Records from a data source
================

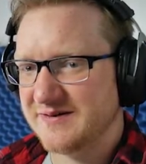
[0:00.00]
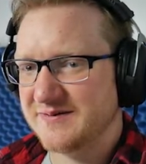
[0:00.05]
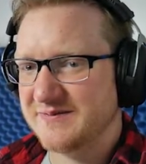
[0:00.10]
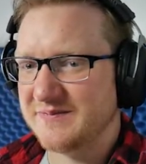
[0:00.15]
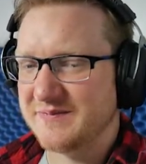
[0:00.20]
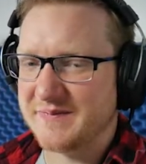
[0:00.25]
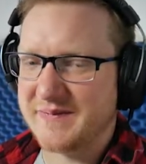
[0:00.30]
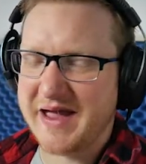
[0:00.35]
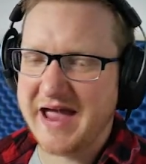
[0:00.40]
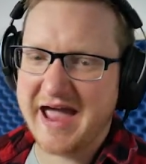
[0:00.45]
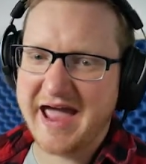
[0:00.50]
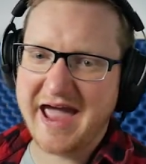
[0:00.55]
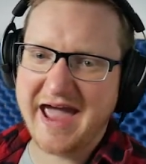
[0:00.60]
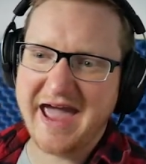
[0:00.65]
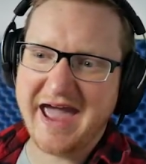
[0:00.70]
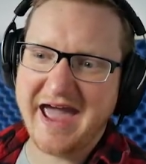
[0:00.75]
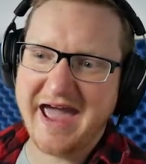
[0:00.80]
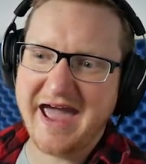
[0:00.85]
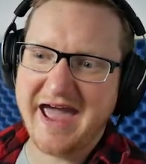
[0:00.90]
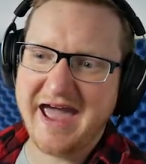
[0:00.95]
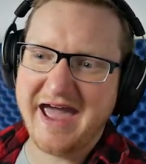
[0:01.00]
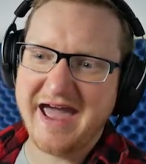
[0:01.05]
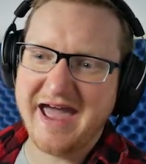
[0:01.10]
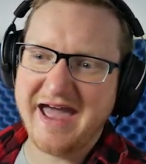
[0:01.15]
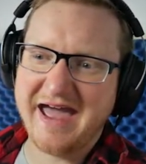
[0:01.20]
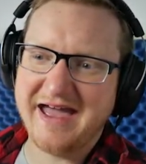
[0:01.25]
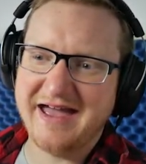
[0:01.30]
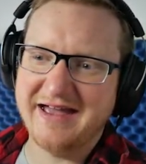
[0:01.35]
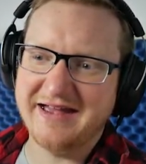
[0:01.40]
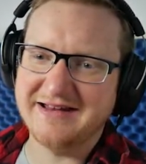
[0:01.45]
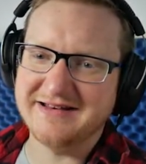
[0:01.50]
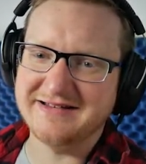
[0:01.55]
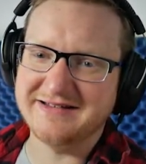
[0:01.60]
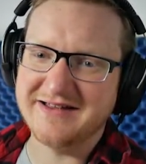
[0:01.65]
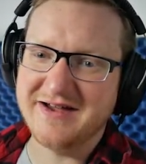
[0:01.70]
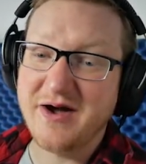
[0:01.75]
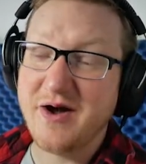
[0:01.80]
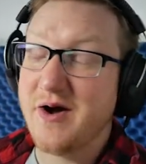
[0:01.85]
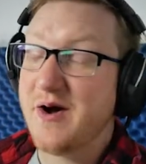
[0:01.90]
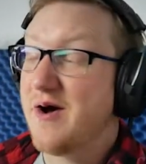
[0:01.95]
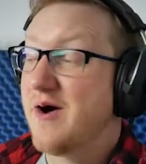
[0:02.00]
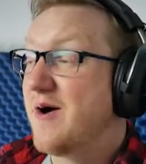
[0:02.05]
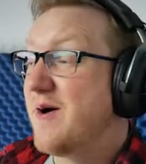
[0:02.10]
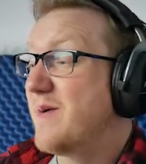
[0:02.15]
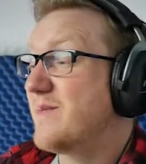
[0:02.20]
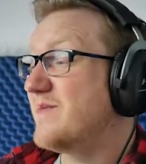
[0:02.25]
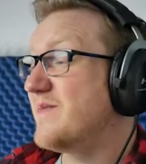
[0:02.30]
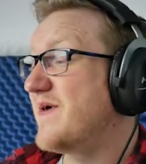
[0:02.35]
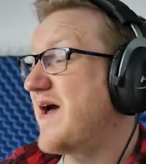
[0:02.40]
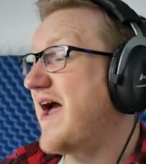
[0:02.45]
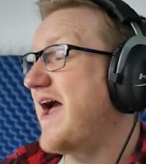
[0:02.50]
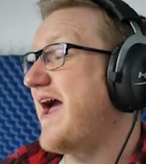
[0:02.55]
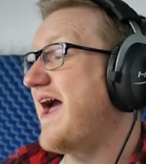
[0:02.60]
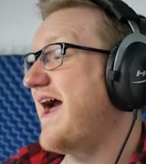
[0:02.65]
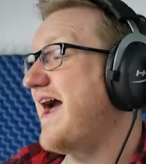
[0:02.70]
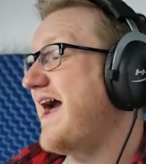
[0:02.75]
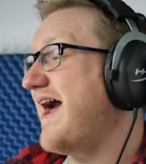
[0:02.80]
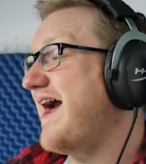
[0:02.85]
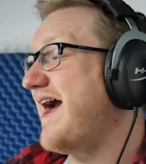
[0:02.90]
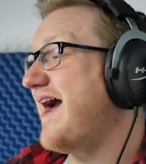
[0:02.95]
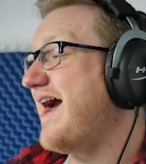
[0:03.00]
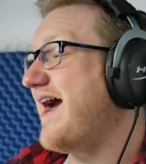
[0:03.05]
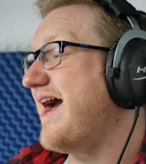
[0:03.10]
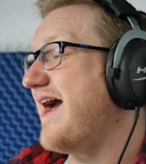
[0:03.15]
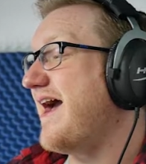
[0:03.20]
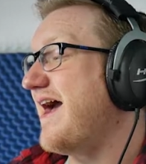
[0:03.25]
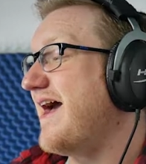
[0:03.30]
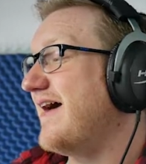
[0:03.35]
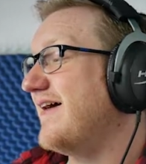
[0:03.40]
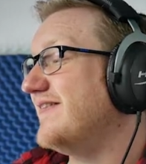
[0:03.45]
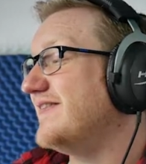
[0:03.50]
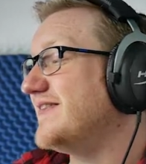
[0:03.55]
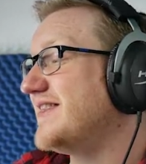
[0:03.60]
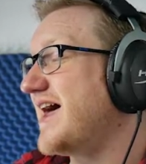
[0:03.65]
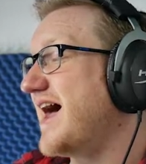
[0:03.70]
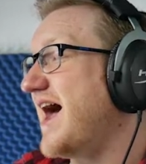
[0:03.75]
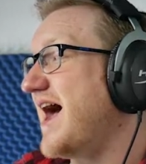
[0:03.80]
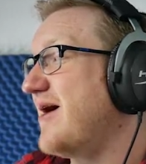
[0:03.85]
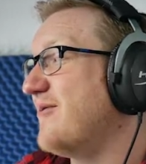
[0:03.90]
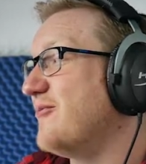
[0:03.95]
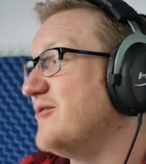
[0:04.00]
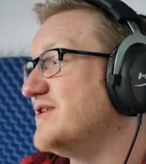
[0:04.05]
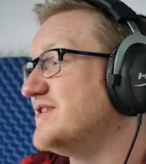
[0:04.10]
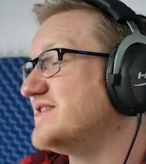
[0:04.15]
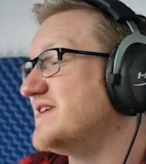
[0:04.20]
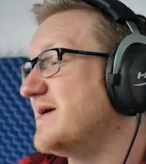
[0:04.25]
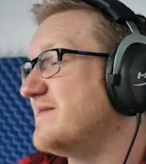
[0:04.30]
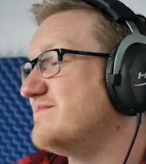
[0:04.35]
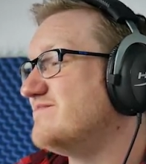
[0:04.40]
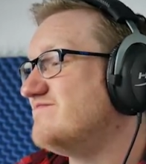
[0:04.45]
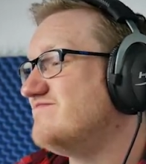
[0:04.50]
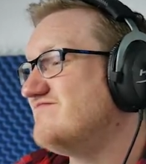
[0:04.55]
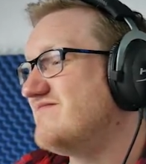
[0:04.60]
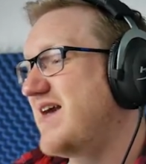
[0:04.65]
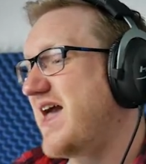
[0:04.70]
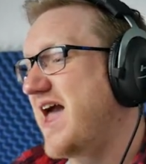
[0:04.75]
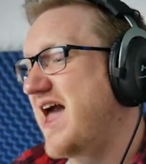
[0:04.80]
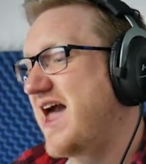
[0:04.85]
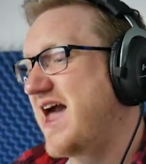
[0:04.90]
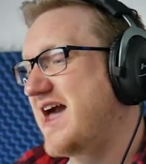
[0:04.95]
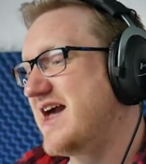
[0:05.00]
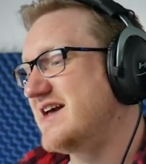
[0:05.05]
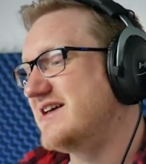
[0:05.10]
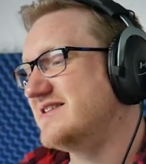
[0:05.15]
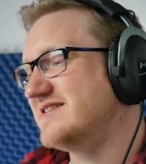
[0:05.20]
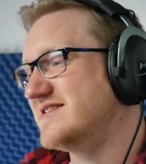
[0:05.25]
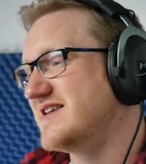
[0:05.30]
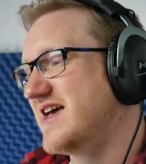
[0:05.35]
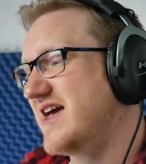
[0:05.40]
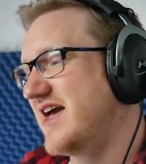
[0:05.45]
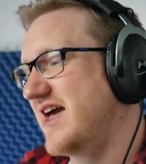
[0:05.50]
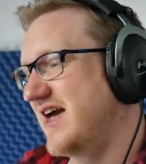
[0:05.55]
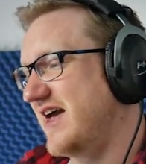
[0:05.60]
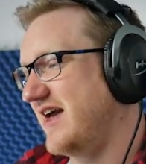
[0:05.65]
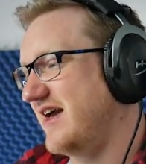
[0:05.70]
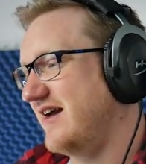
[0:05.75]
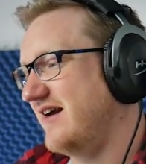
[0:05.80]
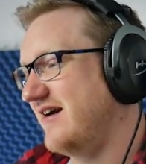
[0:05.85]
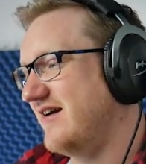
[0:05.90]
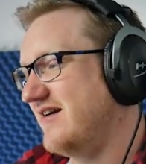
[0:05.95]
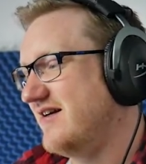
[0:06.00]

Man, that was amazing.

================

What is expected: Every entry above needs to be copied exactly, apart from its pictures.

Solution to the exercise:
[0:00.00]
[0:00.05]
[0:00.10]
[0:00.15]
[0:00.20]
[0:00.25]
[0:00.30]
[0:00.35]
[0:00.40]
[0:00.45]
[0:00.50]
[0:00.55]
[0:00.60]
[0:00.65]
[0:00.70]
[0:00.75]
[0:00.80]
[0:00.85]
[0:00.90]
[0:00.95]
[0:01.00]
[0:01.05]
[0:01.10]
[0:01.15]
[0:01.20]
[0:01.25]
[0:01.30]
[0:01.35]
[0:01.40]
[0:01.45]
[0:01.50]
[0:01.55]
[0:01.60]
[0:01.65]
[0:01.70]
[0:01.75]
[0:01.80]
[0:01.85]
[0:01.90]
[0:01.95]
[0:02.00]
[0:02.05]
[0:02.10]
[0:02.15]
[0:02.20]
[0:02.25]
[0:02.30]
[0:02.35]
[0:02.40]
[0:02.45]
[0:02.50]
[0:02.55]
[0:02.60]
[0:02.65]
[0:02.70]
[0:02.75]
[0:02.80]
[0:02.85]
[0:02.90]
[0:02.95]
[0:03.00]
[0:03.05]
[0:03.10]
[0:03.15]
[0:03.20]
[0:03.25]
[0:03.30]
[0:03.35]
[0:03.40]
[0:03.45]
[0:03.50]
[0:03.55]
[0:03.60]
[0:03.65]
[0:03.70]
[0:03.75]
[0:03.80]
[0:03.85]
[0:03.90]
[0:03.95]
[0:04.00]
[0:04.05]
[0:04.10]
[0:04.15]
[0:04.20]
[0:04.25]
[0:04.30]
[0:04.35]
[0:04.40]
[0:04.45]
[0:04.50]
[0:04.55]
[0:04.60]
[0:04.65]
[0:04.70]
[0:04.75]
[0:04.80]
[0:04.85]
[0:04.90]
[0:04.95]
[0:05.00]
[0:05.05]
[0:05.10]
[0:05.15]
[0:05.20]
[0:05.25]
[0:05.30]
[0:05.35]
[0:05.40]
[0:05.45]
[0:05.50]
[0:05.55]
[0:05.60]
[0:05.65]
[0:05.70]
[0:05.75]
[0:05.80]
[0:05.85]
[0:05.90]
[0:05.95]
[0:06.00]

Man, that was amazing.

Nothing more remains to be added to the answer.